Pharmacology: Pharmacodynamics: The combination of Tramadol HCl and Paracetamol provides double analgesic benefits for moderate to severe pain. Tramadol is an opioid analgesic which acts on the central nervous system to block the transmission of pain signals. Tramadol mimics the action of the naturally occurring pain relieving chemical, endorphins found in the brain and spinal cord. Endorphin reduces pain by combining with the opioid receptors. This blocks the transmission of pain signals sent by the nerves to the brain. Tramadol also has noradrenergic and serotonergic properties that may contribute to its analgesic activity. Tramadol also works by enhancing the activity of neurotransmitters serotonin and noradrenaline in the brain and spinal cord. These are chemical compounds that act as chemical messengers between the nerve cells which also help relieve pain.
Paracetamol is a para-aminophenol derivative which has analgesic and antipyretic properties and a weak anti-inflammatory activity. Paracetamol relieves pain by blocking the production of prostaglandin, the chemical that causes pain, through the inhibition of the enzyme cyclooxygenase. The combination of tramadol and paracetamol provides synergistic effect to relieve moderate to severe pain.

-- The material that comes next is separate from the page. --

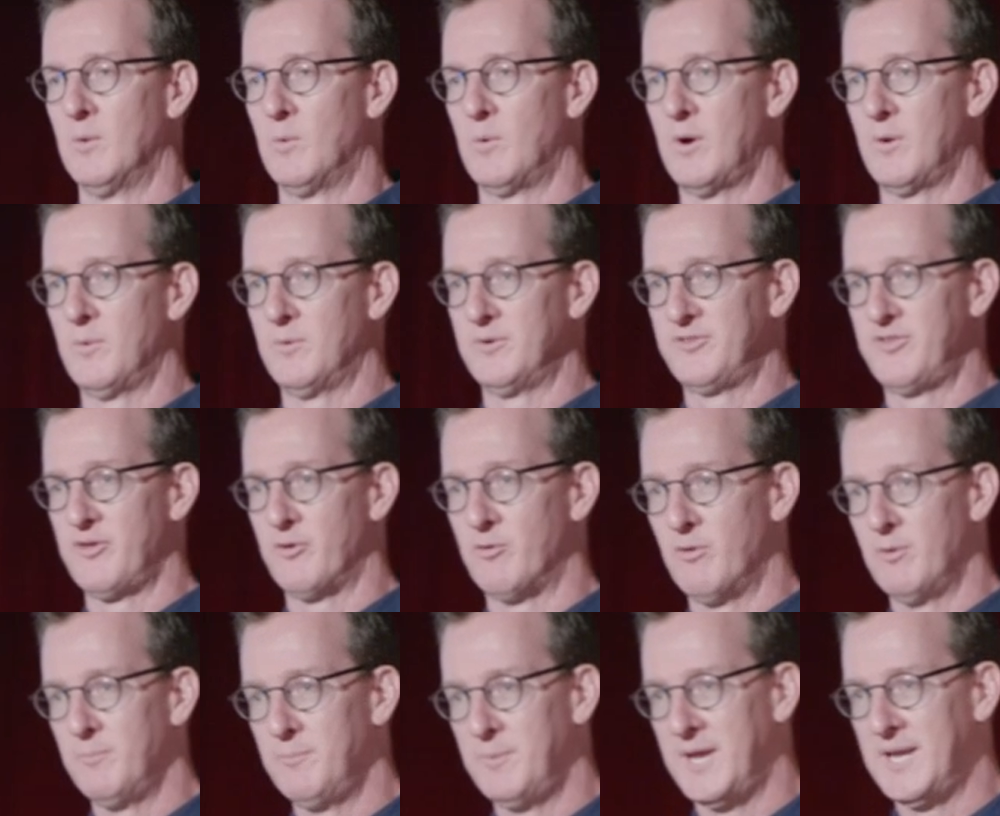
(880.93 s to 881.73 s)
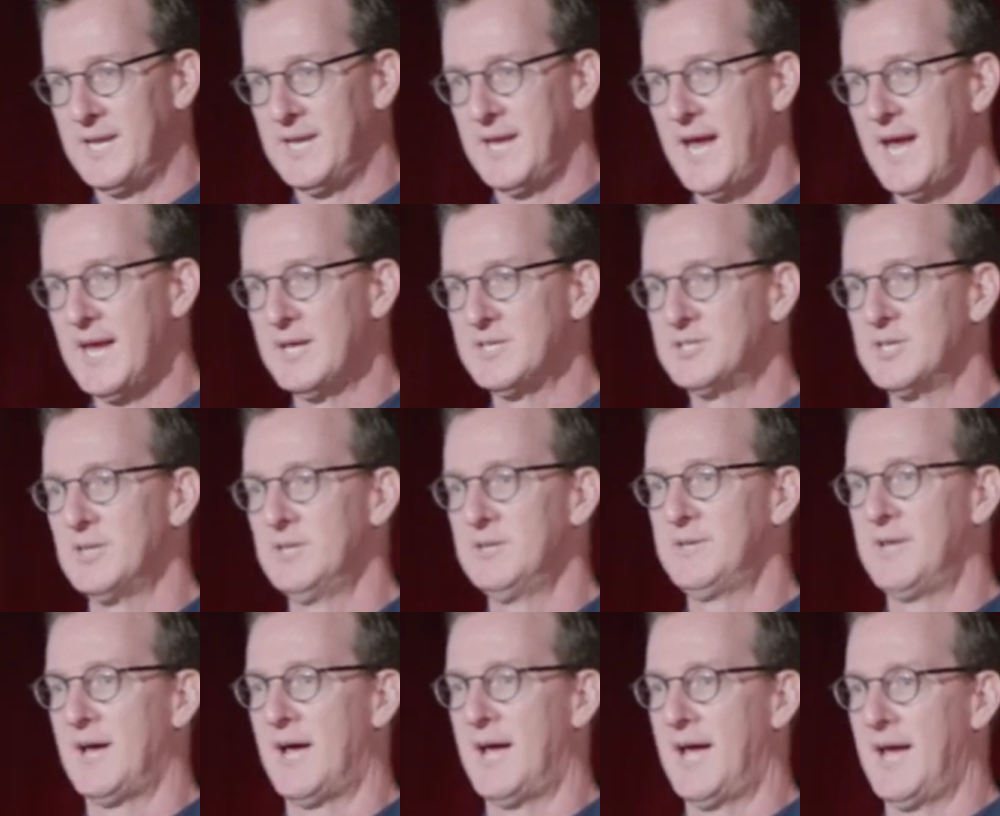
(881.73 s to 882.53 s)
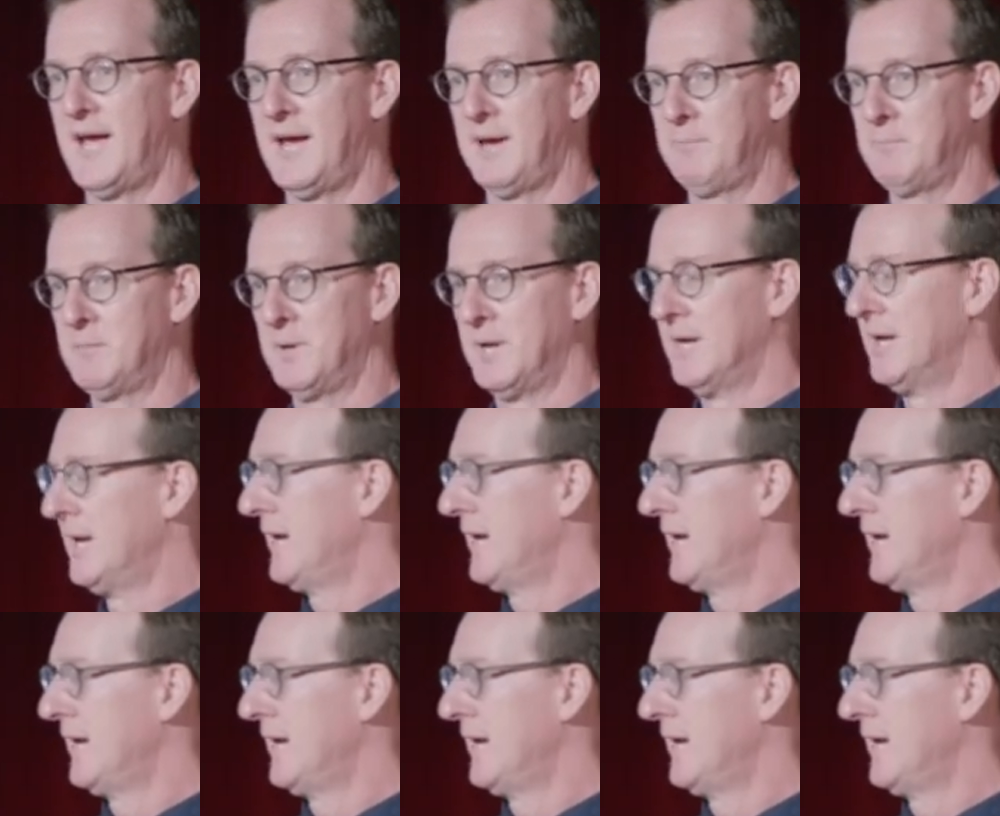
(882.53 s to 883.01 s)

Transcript: what was the remediation time,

Pharmacokinetics: Tramadol is readily absorbed following oral administration but is subject to first-pass metabolism. Tramadol is metabolized by N- and O-demethylation via the cytochrome P450 isoenzymes CYP3A4 and CYP2D6 and glucuronidation or sulfation in the liver. The metabolite O-desmethyltramadol is pharmacologically active. Tramadol is excreted mainly in the urine and is widely distributed, crosses the placenta, and appears in small amounts in breast milk. The elimination half-life following oral administration is about 6 hours.
Paracetamol is readily absorbed from the gastrointestinal tract with peak plasma concentrations occurring about 10 to 60 mins after oral doses. Paracetamol is distributed into most body tissues. It crosses the placenta and is present breast milk. Plasma protein binding is negligible at usual therapeutic concentrations but increases with increasing concentrations. The elimination half-life of paracetamol varies from about 1 to 3 hours.